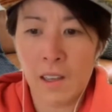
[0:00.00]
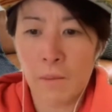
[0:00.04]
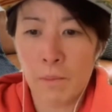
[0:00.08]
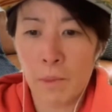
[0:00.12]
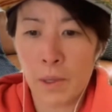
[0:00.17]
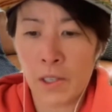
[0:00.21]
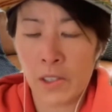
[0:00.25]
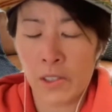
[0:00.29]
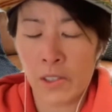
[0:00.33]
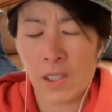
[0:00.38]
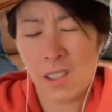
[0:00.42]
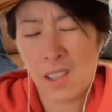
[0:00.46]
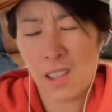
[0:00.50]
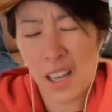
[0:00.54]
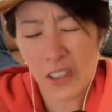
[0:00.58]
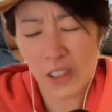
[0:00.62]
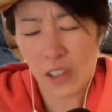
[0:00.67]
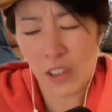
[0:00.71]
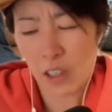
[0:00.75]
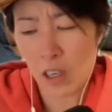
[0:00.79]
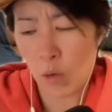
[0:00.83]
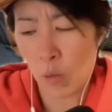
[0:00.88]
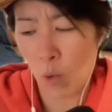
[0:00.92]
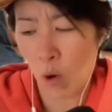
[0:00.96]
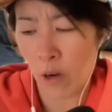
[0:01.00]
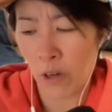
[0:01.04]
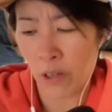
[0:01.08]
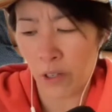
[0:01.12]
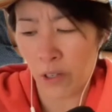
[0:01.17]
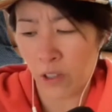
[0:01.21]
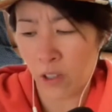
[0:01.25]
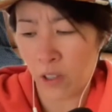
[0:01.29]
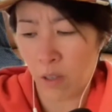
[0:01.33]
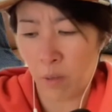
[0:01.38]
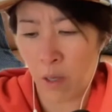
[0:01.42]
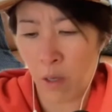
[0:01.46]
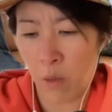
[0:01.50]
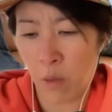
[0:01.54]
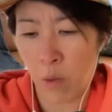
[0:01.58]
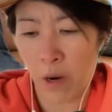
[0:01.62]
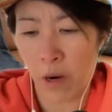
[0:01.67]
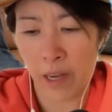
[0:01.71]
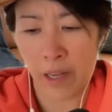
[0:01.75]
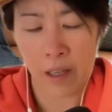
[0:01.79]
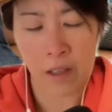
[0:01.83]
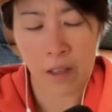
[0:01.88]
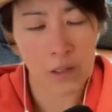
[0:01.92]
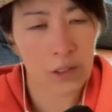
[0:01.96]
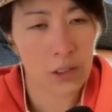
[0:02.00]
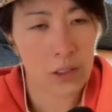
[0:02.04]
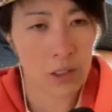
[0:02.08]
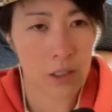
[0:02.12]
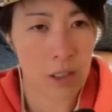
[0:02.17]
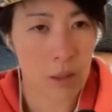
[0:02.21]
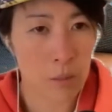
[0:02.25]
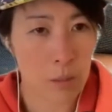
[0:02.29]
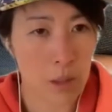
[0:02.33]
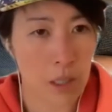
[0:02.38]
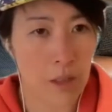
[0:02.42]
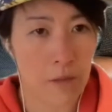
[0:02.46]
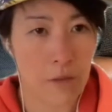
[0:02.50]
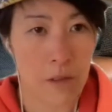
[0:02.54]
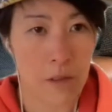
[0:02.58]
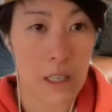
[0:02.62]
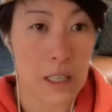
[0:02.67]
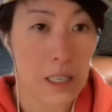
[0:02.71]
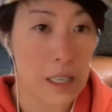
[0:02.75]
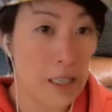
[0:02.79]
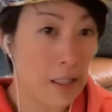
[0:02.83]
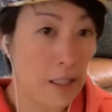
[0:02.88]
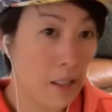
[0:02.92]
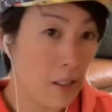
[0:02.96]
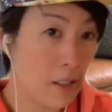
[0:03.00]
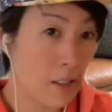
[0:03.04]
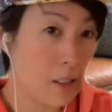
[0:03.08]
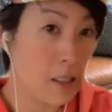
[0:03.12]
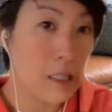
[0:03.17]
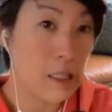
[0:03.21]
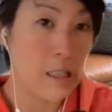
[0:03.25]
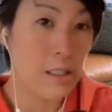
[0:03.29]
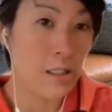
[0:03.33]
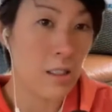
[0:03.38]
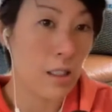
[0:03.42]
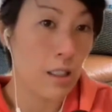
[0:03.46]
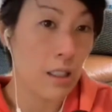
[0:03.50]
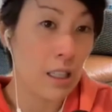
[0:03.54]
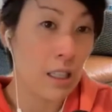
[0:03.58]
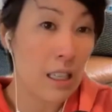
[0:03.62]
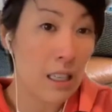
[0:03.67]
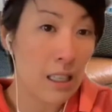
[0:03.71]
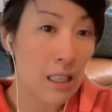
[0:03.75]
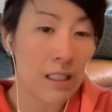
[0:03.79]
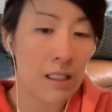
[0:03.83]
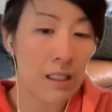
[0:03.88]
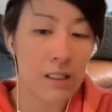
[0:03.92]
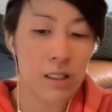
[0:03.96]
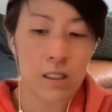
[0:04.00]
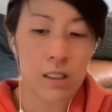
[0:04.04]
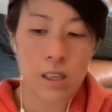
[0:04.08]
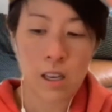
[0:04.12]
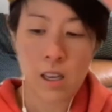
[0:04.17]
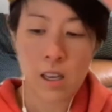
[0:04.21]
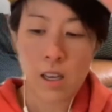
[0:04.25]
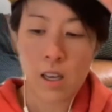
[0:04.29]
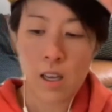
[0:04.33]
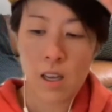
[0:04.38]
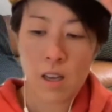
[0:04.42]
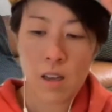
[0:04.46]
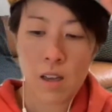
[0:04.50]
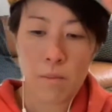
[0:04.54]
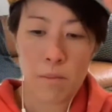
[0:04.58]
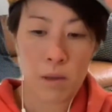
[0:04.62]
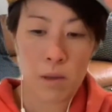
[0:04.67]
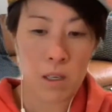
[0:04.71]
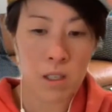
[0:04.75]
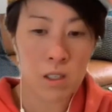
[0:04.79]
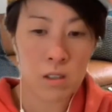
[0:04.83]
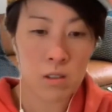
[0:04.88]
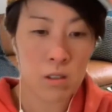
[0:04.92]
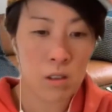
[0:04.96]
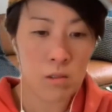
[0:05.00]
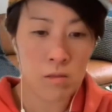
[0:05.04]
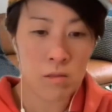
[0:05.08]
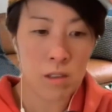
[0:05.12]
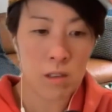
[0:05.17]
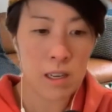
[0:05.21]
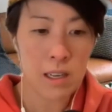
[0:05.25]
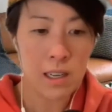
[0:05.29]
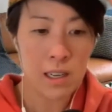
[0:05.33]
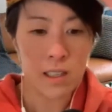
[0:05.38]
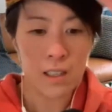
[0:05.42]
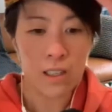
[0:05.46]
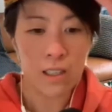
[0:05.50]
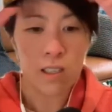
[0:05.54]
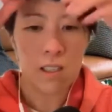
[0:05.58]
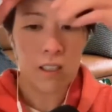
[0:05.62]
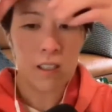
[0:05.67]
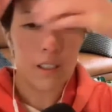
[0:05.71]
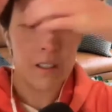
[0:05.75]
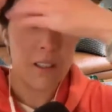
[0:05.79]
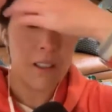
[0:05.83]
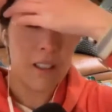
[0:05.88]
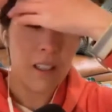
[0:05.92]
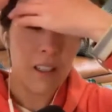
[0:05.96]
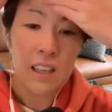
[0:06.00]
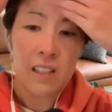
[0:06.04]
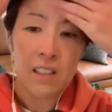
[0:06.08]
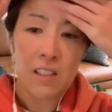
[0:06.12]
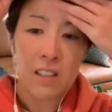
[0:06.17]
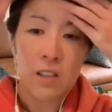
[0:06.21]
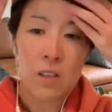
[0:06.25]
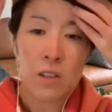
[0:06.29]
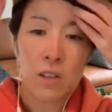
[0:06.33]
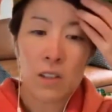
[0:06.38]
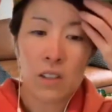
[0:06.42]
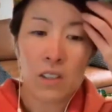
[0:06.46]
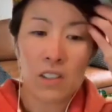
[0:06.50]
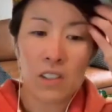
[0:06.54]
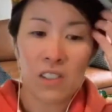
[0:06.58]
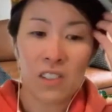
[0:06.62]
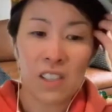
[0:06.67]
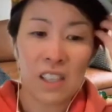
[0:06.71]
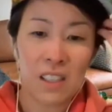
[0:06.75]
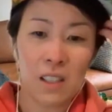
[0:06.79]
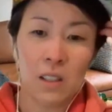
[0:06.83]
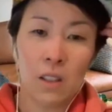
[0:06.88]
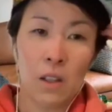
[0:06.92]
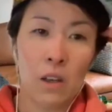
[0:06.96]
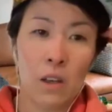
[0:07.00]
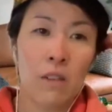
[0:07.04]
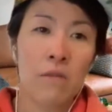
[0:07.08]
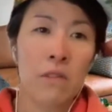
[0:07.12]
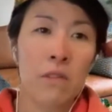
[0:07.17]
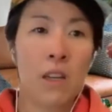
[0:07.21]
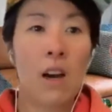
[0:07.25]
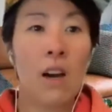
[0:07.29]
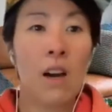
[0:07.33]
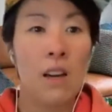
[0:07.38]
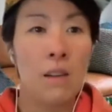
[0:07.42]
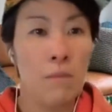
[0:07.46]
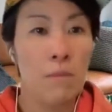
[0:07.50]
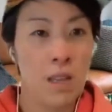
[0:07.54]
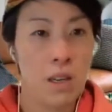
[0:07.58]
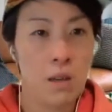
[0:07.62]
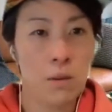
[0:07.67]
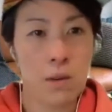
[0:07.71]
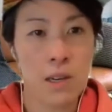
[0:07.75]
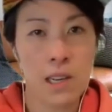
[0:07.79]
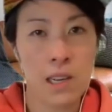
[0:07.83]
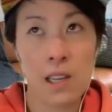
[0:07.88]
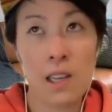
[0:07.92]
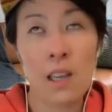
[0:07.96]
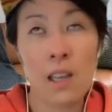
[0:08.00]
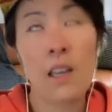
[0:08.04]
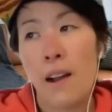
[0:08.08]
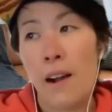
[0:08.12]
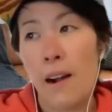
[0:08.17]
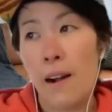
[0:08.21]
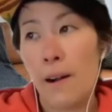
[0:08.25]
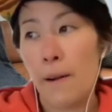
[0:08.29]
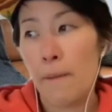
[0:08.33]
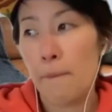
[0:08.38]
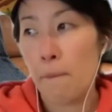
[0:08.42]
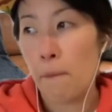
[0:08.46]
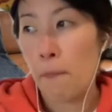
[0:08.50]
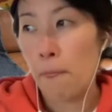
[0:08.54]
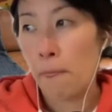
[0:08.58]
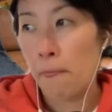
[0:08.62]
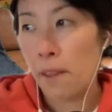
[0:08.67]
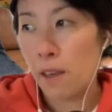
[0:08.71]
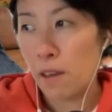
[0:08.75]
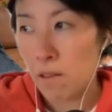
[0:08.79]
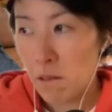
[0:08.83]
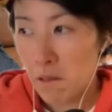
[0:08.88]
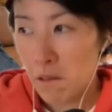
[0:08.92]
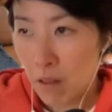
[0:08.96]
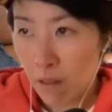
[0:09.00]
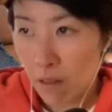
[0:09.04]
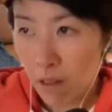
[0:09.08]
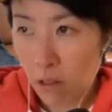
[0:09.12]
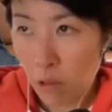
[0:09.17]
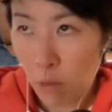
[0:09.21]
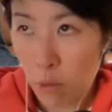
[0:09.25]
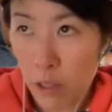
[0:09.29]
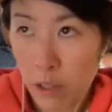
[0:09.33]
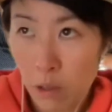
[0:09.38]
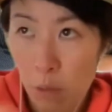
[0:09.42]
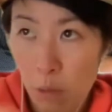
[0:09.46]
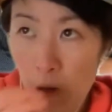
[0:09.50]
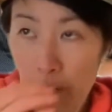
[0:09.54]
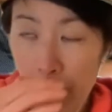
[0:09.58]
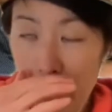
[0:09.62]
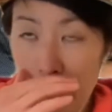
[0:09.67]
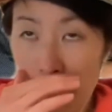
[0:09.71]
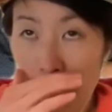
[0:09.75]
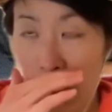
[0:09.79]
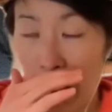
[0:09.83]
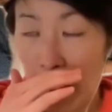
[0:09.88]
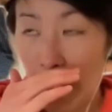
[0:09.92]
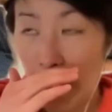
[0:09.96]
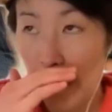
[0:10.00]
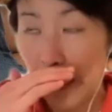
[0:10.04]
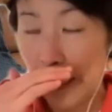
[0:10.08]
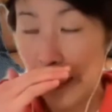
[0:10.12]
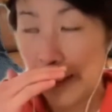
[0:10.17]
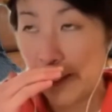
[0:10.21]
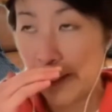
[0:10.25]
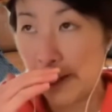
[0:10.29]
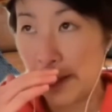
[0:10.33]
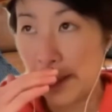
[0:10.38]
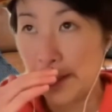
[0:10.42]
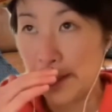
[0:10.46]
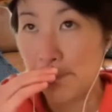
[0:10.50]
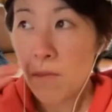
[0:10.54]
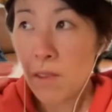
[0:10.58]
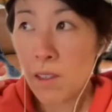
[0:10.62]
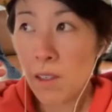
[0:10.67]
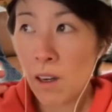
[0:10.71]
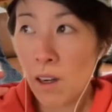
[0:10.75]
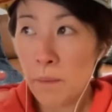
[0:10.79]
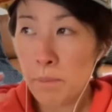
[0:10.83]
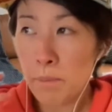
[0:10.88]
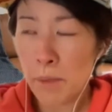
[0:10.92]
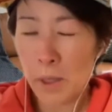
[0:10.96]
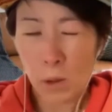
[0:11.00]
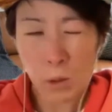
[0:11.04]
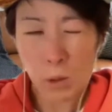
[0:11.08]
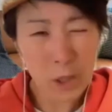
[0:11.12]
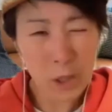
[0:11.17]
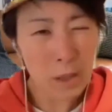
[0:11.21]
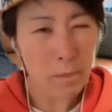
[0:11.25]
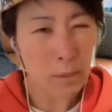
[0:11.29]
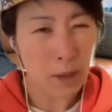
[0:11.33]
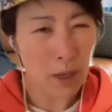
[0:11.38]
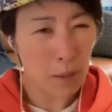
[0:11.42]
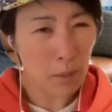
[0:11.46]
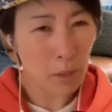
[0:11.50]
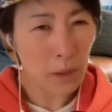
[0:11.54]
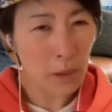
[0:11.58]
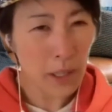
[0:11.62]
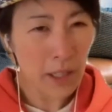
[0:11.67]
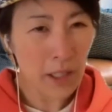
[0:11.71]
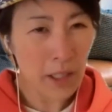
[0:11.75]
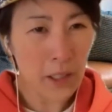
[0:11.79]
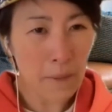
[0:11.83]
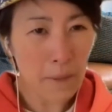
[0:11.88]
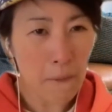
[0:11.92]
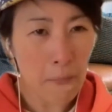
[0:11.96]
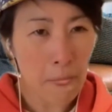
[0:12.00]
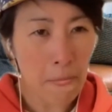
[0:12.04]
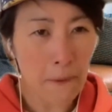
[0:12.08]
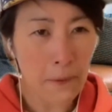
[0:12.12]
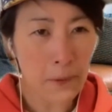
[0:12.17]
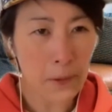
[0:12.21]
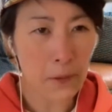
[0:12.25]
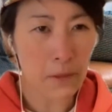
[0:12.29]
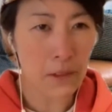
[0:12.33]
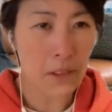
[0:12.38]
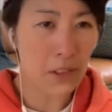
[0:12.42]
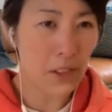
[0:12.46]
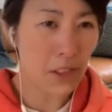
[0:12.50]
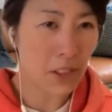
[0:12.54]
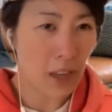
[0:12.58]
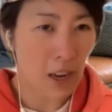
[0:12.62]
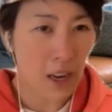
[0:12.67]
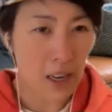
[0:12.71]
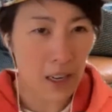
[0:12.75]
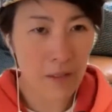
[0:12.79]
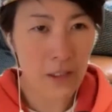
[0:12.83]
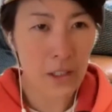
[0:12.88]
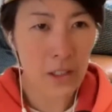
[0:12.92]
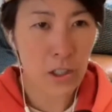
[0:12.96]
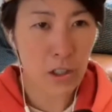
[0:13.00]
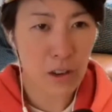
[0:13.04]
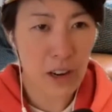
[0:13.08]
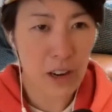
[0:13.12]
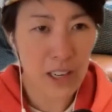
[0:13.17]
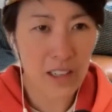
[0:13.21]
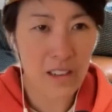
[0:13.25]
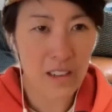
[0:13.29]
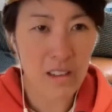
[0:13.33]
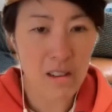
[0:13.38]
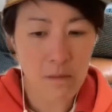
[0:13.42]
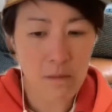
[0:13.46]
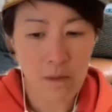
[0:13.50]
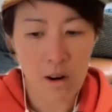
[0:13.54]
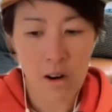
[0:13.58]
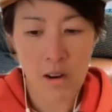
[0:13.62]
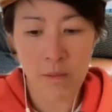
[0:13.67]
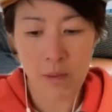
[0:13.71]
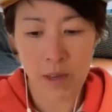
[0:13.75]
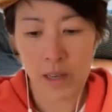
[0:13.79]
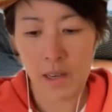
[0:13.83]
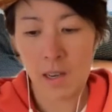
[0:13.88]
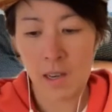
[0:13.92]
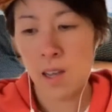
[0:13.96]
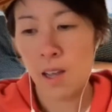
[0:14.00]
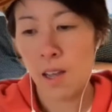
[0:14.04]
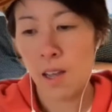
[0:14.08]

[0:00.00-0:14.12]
because the last thing you want is to be working on something for years and years and years, but it's not right. You can sink a lot of time that way. The other thing that's worked well for me is that I build in public. So this is kind of a trend at the moment.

* [How to complete this task]: In your answer, repeat all the entries exactly, but leave out the pictures.

* [Expected output]:
[0:00.00]
[0:00.04]
[0:00.08]
[0:00.12]
[0:00.17]
[0:00.21]
[0:00.25]
[0:00.29]
[0:00.33]
[0:00.38]
[0:00.42]
[0:00.46]
[0:00.50]
[0:00.54]
[0:00.58]
[0:00.62]
[0:00.67]
[0:00.71]
[0:00.75]
[0:00.79]
[0:00.83]
[0:00.88]
[0:00.92]
[0:00.96]
[0:01.00]
[0:01.04]
[0:01.08]
[0:01.12]
[0:01.17]
[0:01.21]
[0:01.25]
[0:01.29]
[0:01.33]
[0:01.38]
[0:01.42]
[0:01.46]
[0:01.50]
[0:01.54]
[0:01.58]
[0:01.62]
[0:01.67]
[0:01.71]
[0:01.75]
[0:01.79]
[0:01.83]
[0:01.88]
[0:01.92]
[0:01.96]
[0:02.00]
[0:02.04]
[0:02.08]
[0:02.12]
[0:02.17]
[0:02.21]
[0:02.25]
[0:02.29]
[0:02.33]
[0:02.38]
[0:02.42]
[0:02.46]
[0:02.50]
[0:02.54]
[0:02.58]
[0:02.62]
[0:02.67]
[0:02.71]
[0:02.75]
[0:02.79]
[0:02.83]
[0:02.88]
[0:02.92]
[0:02.96]
[0:03.00]
[0:03.04]
[0:03.08]
[0:03.12]
[0:03.17]
[0:03.21]
[0:03.25]
[0:03.29]
[0:03.33]
[0:03.38]
[0:03.42]
[0:03.46]
[0:03.50]
[0:03.54]
[0:03.58]
[0:03.62]
[0:03.67]
[0:03.71]
[0:03.75]
[0:03.79]
[0:03.83]
[0:03.88]
[0:03.92]
[0:03.96]
[0:04.00]
[0:04.04]
[0:04.08]
[0:04.12]
[0:04.17]
[0:04.21]
[0:04.25]
[0:04.29]
[0:04.33]
[0:04.38]
[0:04.42]
[0:04.46]
[0:04.50]
[0:04.54]
[0:04.58]
[0:04.62]
[0:04.67]
[0:04.71]
[0:04.75]
[0:04.79]
[0:04.83]
[0:04.88]
[0:04.92]
[0:04.96]
[0:05.00]
[0:05.04]
[0:05.08]
[0:05.12]
[0:05.17]
[0:05.21]
[0:05.25]
[0:05.29]
[0:05.33]
[0:05.38]
[0:05.42]
[0:05.46]
[0:05.50]
[0:05.54]
[0:05.58]
[0:05.62]
[0:05.67]
[0:05.71]
[0:05.75]
[0:05.79]
[0:05.83]
[0:05.88]
[0:05.92]
[0:05.96]
[0:06.00]
[0:06.04]
[0:06.08]
[0:06.12]
[0:06.17]
[0:06.21]
[0:06.25]
[0:06.29]
[0:06.33]
[0:06.38]
[0:06.42]
[0:06.46]
[0:06.50]
[0:06.54]
[0:06.58]
[0:06.62]
[0:06.67]
[0:06.71]
[0:06.75]
[0:06.79]
[0:06.83]
[0:06.88]
[0:06.92]
[0:06.96]
[0:07.00]
[0:07.04]
[0:07.08]
[0:07.12]
[0:07.17]
[0:07.21]
[0:07.25]
[0:07.29]
[0:07.33]
[0:07.38]
[0:07.42]
[0:07.46]
[0:07.50]
[0:07.54]
[0:07.58]
[0:07.62]
[0:07.67]
[0:07.71]
[0:07.75]
[0:07.79]
[0:07.83]
[0:07.88]
[0:07.92]
[0:07.96]
[0:08.00]
[0:08.04]
[0:08.08]
[0:08.12]
[0:08.17]
[0:08.21]
[0:08.25]
[0:08.29]
[0:08.33]
[0:08.38]
[0:08.42]
[0:08.46]
[0:08.50]
[0:08.54]
[0:08.58]
[0:08.62]
[0:08.67]
[0:08.71]
[0:08.75]
[0:08.79]
[0:08.83]
[0:08.88]
[0:08.92]
[0:08.96]
[0:09.00]
[0:09.04]
[0:09.08]
[0:09.12]
[0:09.17]
[0:09.21]
[0:09.25]
[0:09.29]
[0:09.33]
[0:09.38]
[0:09.42]
[0:09.46]
[0:09.50]
[0:09.54]
[0:09.58]
[0:09.62]
[0:09.67]
[0:09.71]
[0:09.75]
[0:09.79]
[0:09.83]
[0:09.88]
[0:09.92]
[0:09.96]
[0:10.00]
[0:10.04]
[0:10.08]
[0:10.12]
[0:10.17]
[0:10.21]
[0:10.25]
[0:10.29]
[0:10.33]
[0:10.38]
[0:10.42]
[0:10.46]
[0:10.50]
[0:10.54]
[0:10.58]
[0:10.62]
[0:10.67]
[0:10.71]
[0:10.75]
[0:10.79]
[0:10.83]
[0:10.88]
[0:10.92]
[0:10.96]
[0:11.00]
[0:11.04]
[0:11.08]
[0:11.12]
[0:11.17]
[0:11.21]
[0:11.25]
[0:11.29]
[0:11.33]
[0:11.38]
[0:11.42]
[0:11.46]
[0:11.50]
[0:11.54]
[0:11.58]
[0:11.62]
[0:11.67]
[0:11.71]
[0:11.75]
[0:11.79]
[0:11.83]
[0:11.88]
[0:11.92]
[0:11.96]
[0:12.00]
[0:12.04]
[0:12.08]
[0:12.12]
[0:12.17]
[0:12.21]
[0:12.25]
[0:12.29]
[0:12.33]
[0:12.38]
[0:12.42]
[0:12.46]
[0:12.50]
[0:12.54]
[0:12.58]
[0:12.62]
[0:12.67]
[0:12.71]
[0:12.75]
[0:12.79]
[0:12.83]
[0:12.88]
[0:12.92]
[0:12.96]
[0:13.00]
[0:13.04]
[0:13.08]
[0:13.12]
[0:13.17]
[0:13.21]
[0:13.25]
[0:13.29]
[0:13.33]
[0:13.38]
[0:13.42]
[0:13.46]
[0:13.50]
[0:13.54]
[0:13.58]
[0:13.62]
[0:13.67]
[0:13.71]
[0:13.75]
[0:13.79]
[0:13.83]
[0:13.88]
[0:13.92]
[0:13.96]
[0:14.00]
[0:14.04]
[0:14.08]

[0:00.00-0:14.12]
because the last thing you want is to be working on something for years and years and years, but it's not right. You can sink a lot of time that way. The other thing that's worked well for me is that I build in public. So this is kind of a trend at the moment.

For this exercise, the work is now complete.